→ Exercise brief
Every record below must be written out exactly. Leave out the pictures.

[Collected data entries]
++++

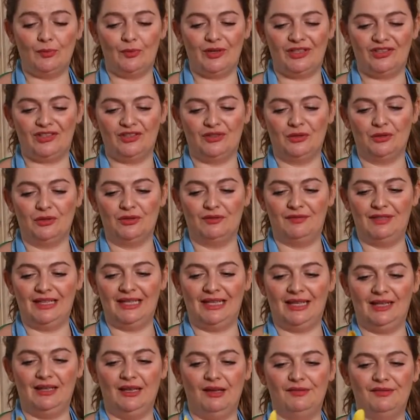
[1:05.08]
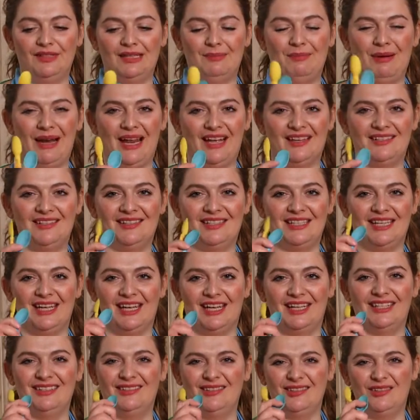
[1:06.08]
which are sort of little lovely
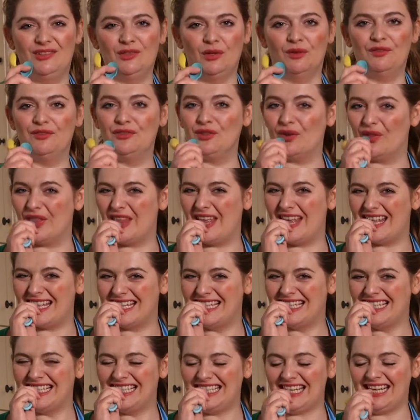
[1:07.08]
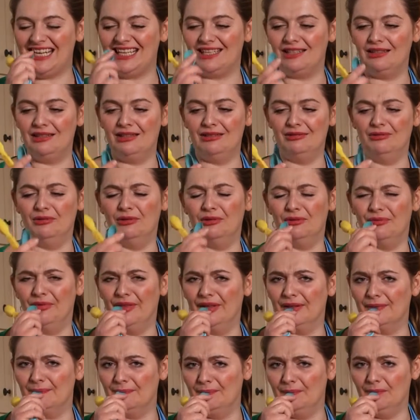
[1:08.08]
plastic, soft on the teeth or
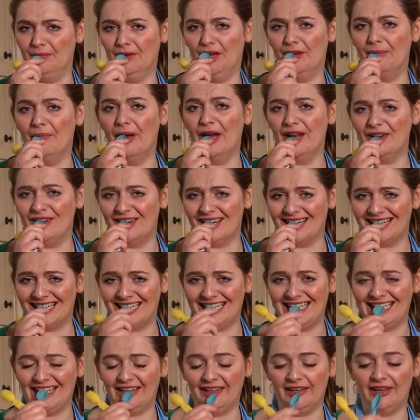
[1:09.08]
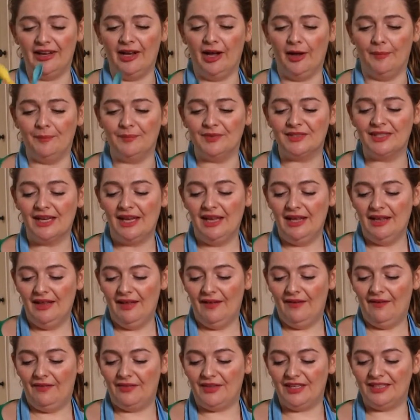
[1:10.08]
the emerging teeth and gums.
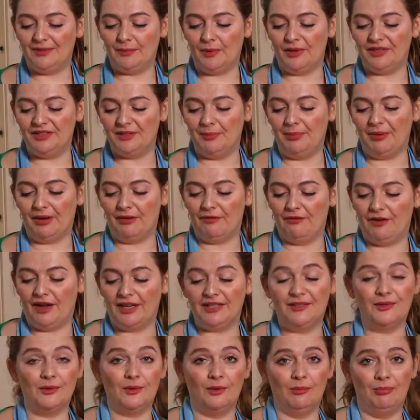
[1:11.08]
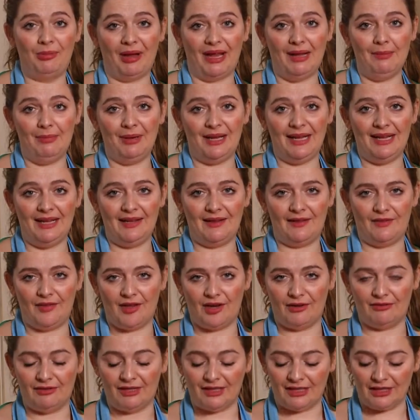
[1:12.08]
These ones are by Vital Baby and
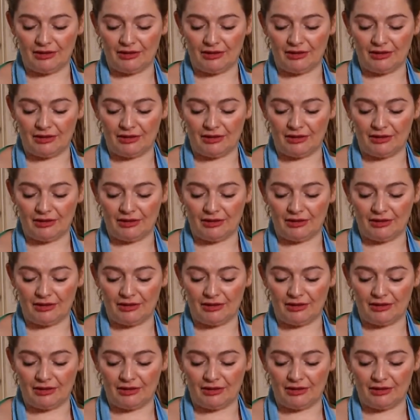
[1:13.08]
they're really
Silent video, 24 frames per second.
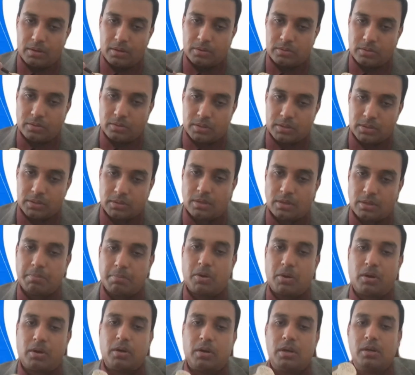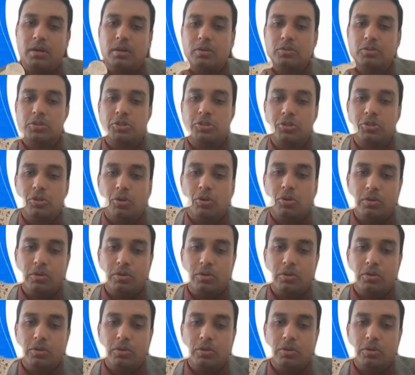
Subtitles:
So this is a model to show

++++

→ Written answer
[1:05.08]
[1:06.08]
which are sort of little lovely
[1:07.08]
[1:08.08]
plastic, soft on the teeth or
[1:09.08]
[1:10.08]
the emerging teeth and gums.
[1:11.08]
[1:12.08]
These ones are by Vital Baby and
[1:13.08]
they're really
Silent video, 24 frames per second.
Subtitles:
So this is a model to show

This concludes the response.